As the ferocious campaign against racism and colonialism gets rife, Oriel College in Oxford has announced that, after doing relevant consultations, it may to take down the controversial statue of Cecil Rhodes – as campaigners against racism and colonialism call for its demolition.
The college hinted it will have to launch an “independent commission of inquiry” into the legacy and posthumous vales of Rhodes, including scholarships at the university.
Susan Brown, leader of Oxford City Council, supported the stance to take down the statue.
She revealed that the college’s inquiry would be a chance to decide where the statue will “best be curated in future”, as the fate of the statue has divided opinion.
Campaigners claim Rhodes was a colonialist and his statute stand as celebration of his ‘evil’ past.
The governors of the Oxford University college voted on yesterday to remove the statue of the colonialist.
However, authorities say the removal, due to the ‘Rhodes Must Fall’ campaign is not expected to be immediate – as the college says there will need to be consultations over planning regulations.
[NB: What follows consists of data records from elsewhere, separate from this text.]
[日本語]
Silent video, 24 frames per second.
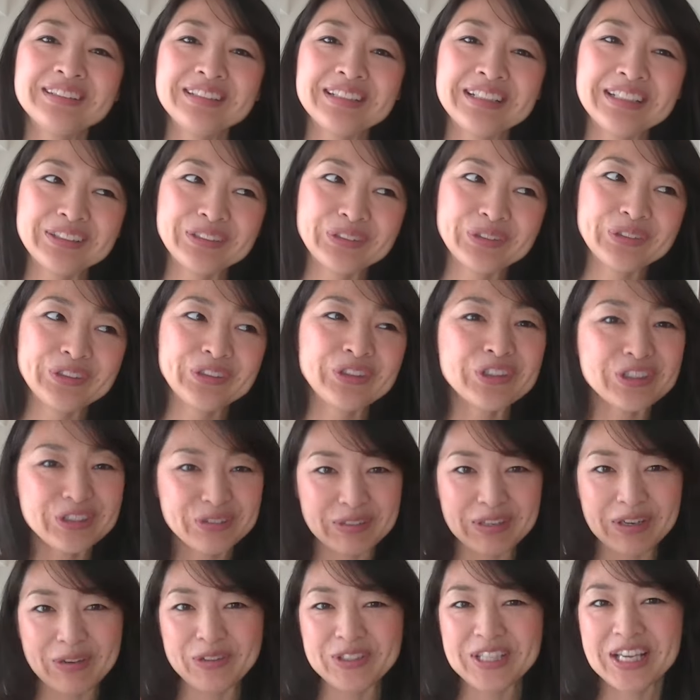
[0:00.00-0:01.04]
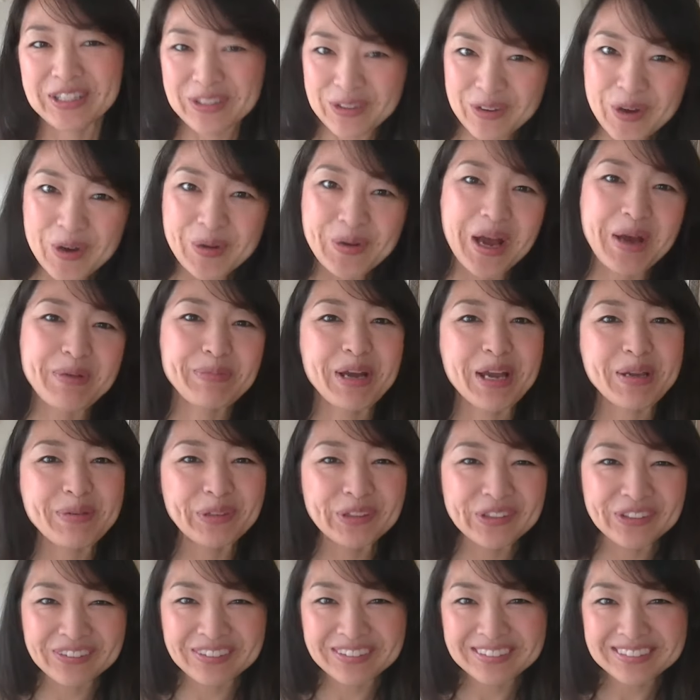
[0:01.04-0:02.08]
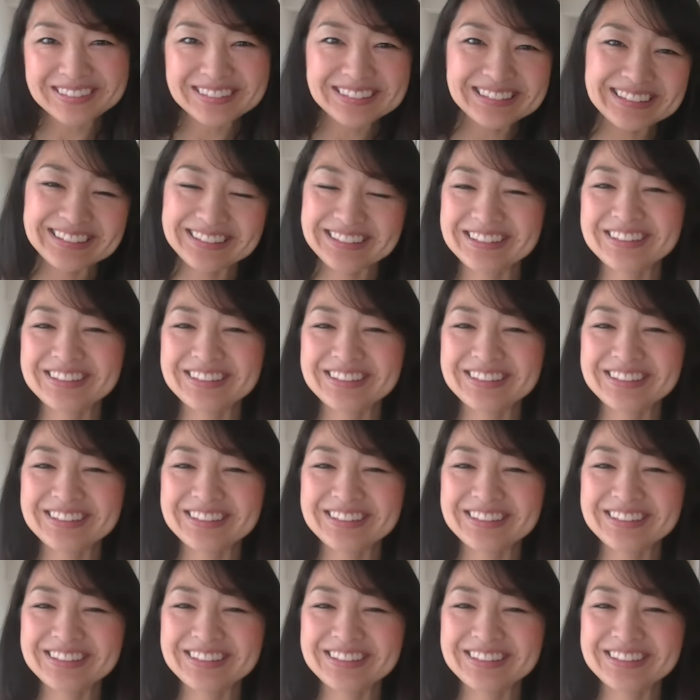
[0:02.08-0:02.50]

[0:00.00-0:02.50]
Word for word: あの一つはお砂糖甘いもの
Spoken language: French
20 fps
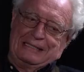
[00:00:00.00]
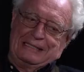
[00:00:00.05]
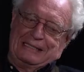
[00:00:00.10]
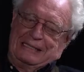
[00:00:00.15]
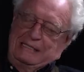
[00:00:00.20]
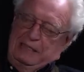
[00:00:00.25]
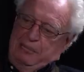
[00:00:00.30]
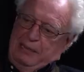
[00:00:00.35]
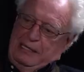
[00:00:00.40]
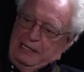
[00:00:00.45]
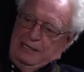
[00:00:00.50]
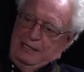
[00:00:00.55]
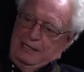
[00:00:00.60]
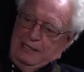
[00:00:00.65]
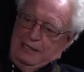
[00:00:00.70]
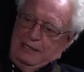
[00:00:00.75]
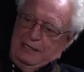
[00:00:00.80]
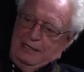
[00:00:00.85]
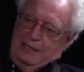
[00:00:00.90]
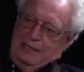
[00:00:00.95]
Si
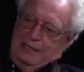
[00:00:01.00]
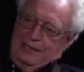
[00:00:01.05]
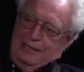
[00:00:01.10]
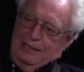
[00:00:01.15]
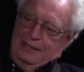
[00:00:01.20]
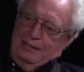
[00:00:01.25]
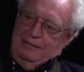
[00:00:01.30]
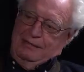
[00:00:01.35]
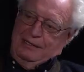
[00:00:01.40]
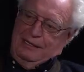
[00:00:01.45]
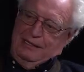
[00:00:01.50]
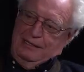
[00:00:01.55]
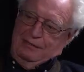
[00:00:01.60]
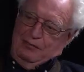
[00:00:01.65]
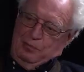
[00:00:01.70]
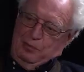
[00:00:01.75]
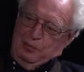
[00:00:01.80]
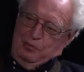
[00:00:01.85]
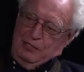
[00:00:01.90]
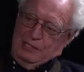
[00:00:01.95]
Biden arrive
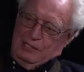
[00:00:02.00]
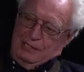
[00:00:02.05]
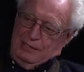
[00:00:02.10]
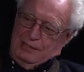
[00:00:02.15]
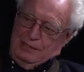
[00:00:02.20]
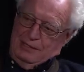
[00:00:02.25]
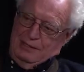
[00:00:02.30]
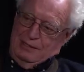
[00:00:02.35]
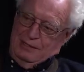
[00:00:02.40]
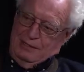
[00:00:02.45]
au pouvoir,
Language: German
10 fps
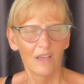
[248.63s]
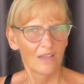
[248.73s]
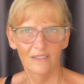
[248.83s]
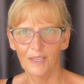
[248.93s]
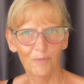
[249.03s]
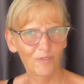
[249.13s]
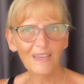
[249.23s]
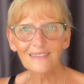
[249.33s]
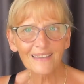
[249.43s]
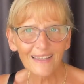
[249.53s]
Jetzt es
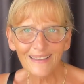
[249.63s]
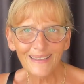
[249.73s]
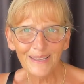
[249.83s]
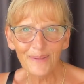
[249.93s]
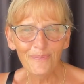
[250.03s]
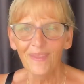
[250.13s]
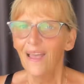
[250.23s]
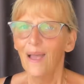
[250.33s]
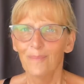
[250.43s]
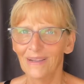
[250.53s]
FaceTime.
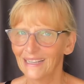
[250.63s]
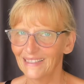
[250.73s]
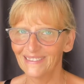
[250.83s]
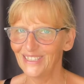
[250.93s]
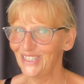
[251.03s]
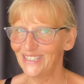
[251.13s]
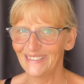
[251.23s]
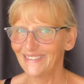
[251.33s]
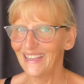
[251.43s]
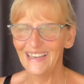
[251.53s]
Man kann sich
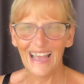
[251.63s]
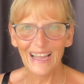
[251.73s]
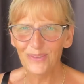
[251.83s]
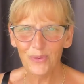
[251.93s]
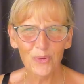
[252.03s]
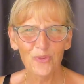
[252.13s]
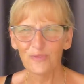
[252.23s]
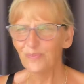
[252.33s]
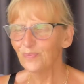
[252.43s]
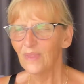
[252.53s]
jederzeit
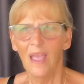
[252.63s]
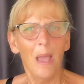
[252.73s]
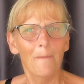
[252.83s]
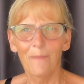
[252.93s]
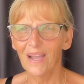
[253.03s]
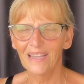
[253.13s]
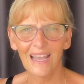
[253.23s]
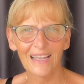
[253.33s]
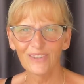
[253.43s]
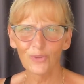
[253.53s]
anrufen. Man
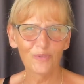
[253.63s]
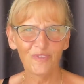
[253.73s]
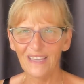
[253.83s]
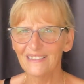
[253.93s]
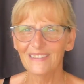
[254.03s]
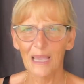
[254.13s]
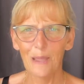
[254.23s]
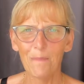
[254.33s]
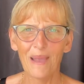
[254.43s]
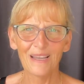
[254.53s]
kann so
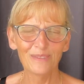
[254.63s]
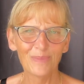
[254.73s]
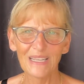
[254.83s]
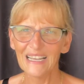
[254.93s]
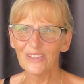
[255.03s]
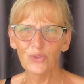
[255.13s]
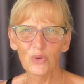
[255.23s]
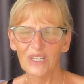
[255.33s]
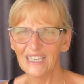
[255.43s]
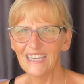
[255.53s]
FaceTime machen. Man kann so
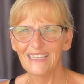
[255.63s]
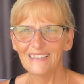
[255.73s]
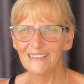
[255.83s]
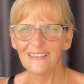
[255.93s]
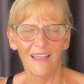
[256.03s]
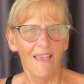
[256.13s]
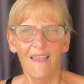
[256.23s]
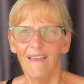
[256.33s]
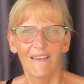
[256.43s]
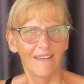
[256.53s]
reden.
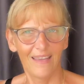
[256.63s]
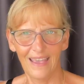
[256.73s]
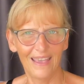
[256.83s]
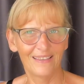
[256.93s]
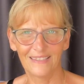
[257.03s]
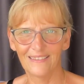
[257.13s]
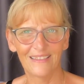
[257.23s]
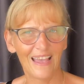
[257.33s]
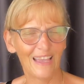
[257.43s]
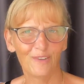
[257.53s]
Es ist
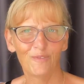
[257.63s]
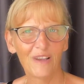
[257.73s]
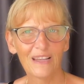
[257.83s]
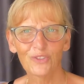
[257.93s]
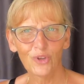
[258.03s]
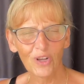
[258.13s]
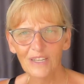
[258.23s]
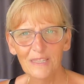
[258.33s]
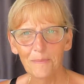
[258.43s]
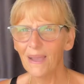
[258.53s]
einfach toll.
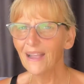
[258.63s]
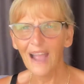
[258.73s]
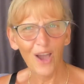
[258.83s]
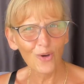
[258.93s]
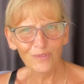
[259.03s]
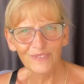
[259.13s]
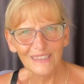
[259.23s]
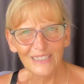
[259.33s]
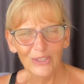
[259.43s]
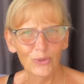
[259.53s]
Die machen auch
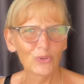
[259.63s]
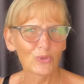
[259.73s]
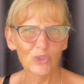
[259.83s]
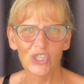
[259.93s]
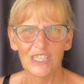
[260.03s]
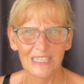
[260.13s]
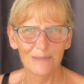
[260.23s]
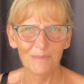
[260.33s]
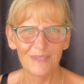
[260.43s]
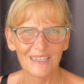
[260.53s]
Videos und
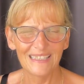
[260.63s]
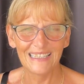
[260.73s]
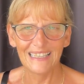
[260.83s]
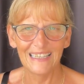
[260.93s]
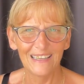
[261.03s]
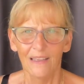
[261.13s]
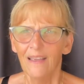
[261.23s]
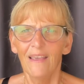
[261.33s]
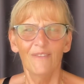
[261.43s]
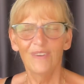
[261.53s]
schicken mir die,
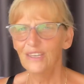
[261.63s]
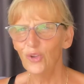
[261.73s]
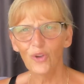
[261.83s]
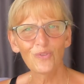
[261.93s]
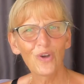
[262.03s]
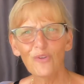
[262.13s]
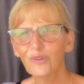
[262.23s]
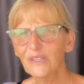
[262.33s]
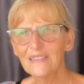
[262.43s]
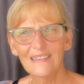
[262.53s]
wenn die irgendwo auf
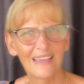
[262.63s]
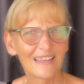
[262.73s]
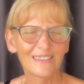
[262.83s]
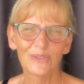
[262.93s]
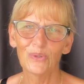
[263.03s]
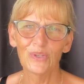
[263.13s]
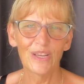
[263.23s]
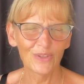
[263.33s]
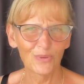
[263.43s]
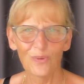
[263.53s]
Konzerte
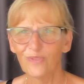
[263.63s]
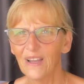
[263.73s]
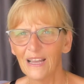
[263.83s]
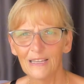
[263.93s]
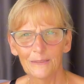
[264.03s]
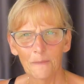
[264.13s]
oder so waren.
The announcement was “hopeful”, according to the campaigners but they warned they would remain cautious until the college had actually carried out the removal.
Campaigners disclosed in a statement that until the “Rhodes statue ceases to adorn the facade of Oriel College on Oxford’s High Street” there would still be protests over “imperial and colonial iconography” in university buildings.
The governors of the college said the decision had been reached “after a thoughtful period of debate and reflection”.
They are also fully aware of the impact these decisions are likely to have in Britain and around the world.
The commission intends to consult with groups including students, local people, councillors and the Rhodes Must Fall campaigners as they consider pertinent issues widely.
Support for black and ethnic minority students and a commitment to “diversity” are part of the issues the commission will explore.
Labour MP Bell Ribeiro-Addy called it the “right decision” on Twitter, adding that it was “time to take figures like Rhodes down off their pedestals”.
Alan Rusbridger, principal of Lady Margaret Hall in Oxford, also welcomed the decision, tweeting: “I hope they can find a good home for him where we can discuss him rather than (appear to) venerate him.”